- [What you should do] Output the exact lines that start at the one containing "[00:07:20.10 to 00:07:21.10]" and continue to the last line of the entries below; do not output pictures.

Collected data entries:
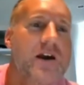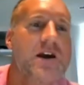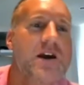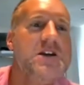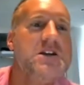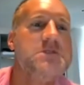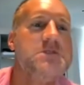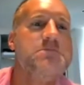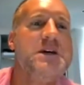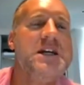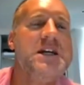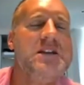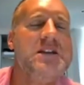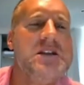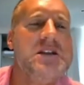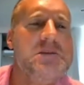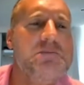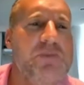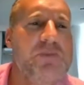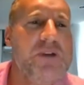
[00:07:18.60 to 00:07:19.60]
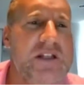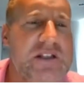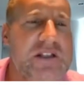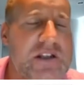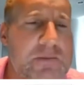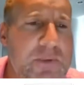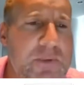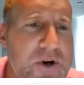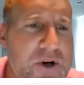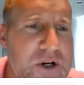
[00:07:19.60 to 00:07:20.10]
He's made this
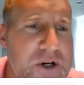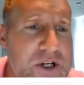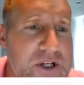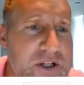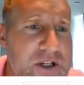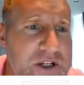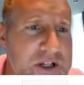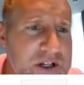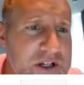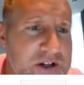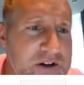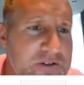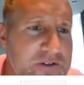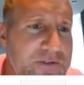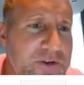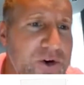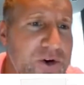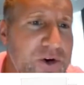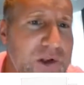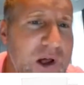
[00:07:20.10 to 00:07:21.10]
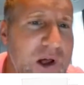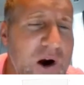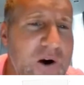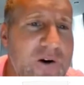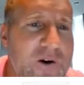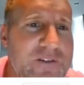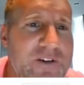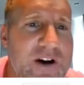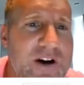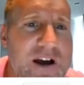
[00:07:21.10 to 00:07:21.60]
pizza boy fall
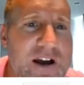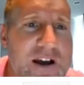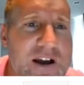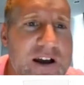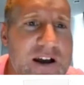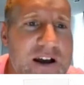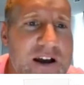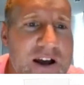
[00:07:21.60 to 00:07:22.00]
over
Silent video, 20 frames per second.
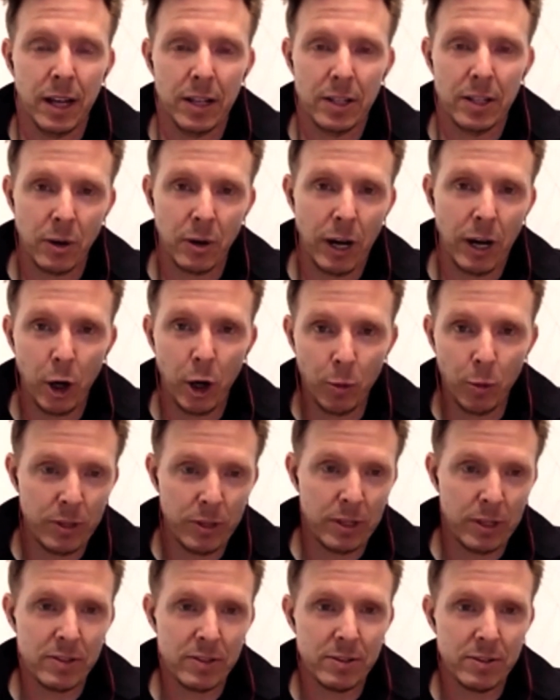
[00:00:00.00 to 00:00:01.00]
And so I hope
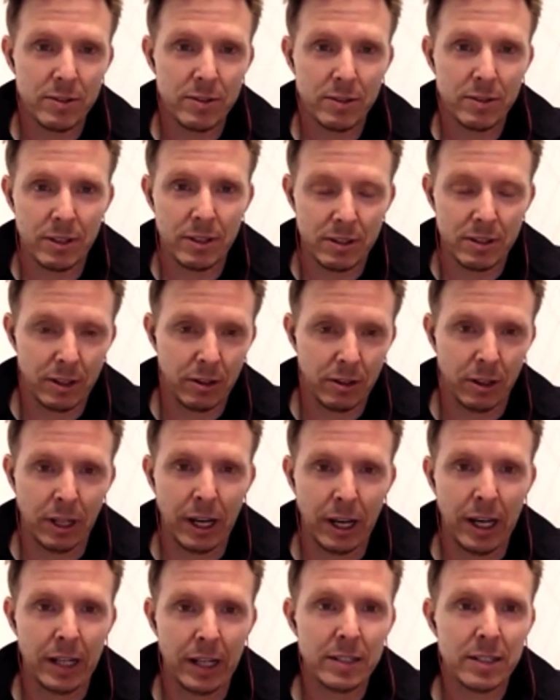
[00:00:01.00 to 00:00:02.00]
this this little
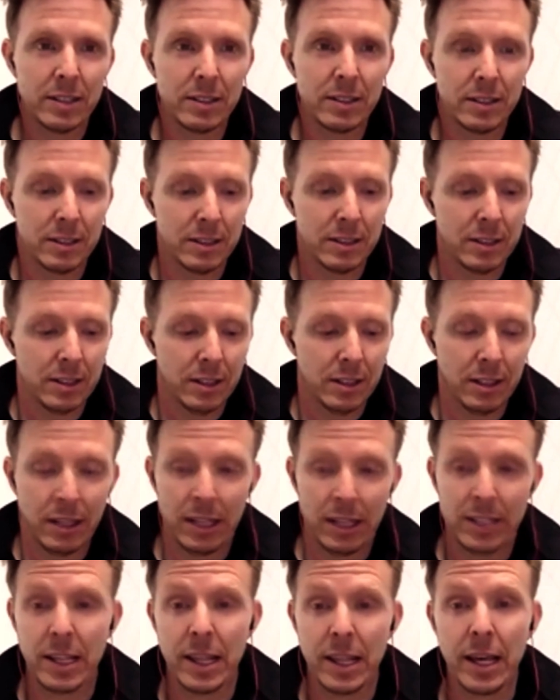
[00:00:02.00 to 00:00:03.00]
light
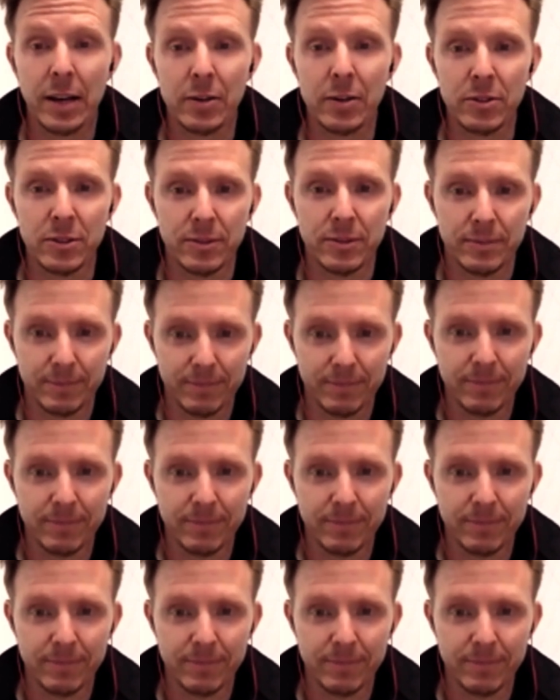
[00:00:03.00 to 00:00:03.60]
lights a thousand.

- [Exercise solution]
[00:07:20.10 to 00:07:21.10]
[00:07:21.10 to 00:07:21.60]
pizza boy fall
[00:07:21.60 to 00:07:22.00]
over
Silent video, 20 frames per second.
[00:00:00.00 to 00:00:01.00]
And so I hope
[00:00:01.00 to 00:00:02.00]
this this little
[00:00:02.00 to 00:00:03.00]
light
[00:00:03.00 to 00:00:03.60]
lights a thousand.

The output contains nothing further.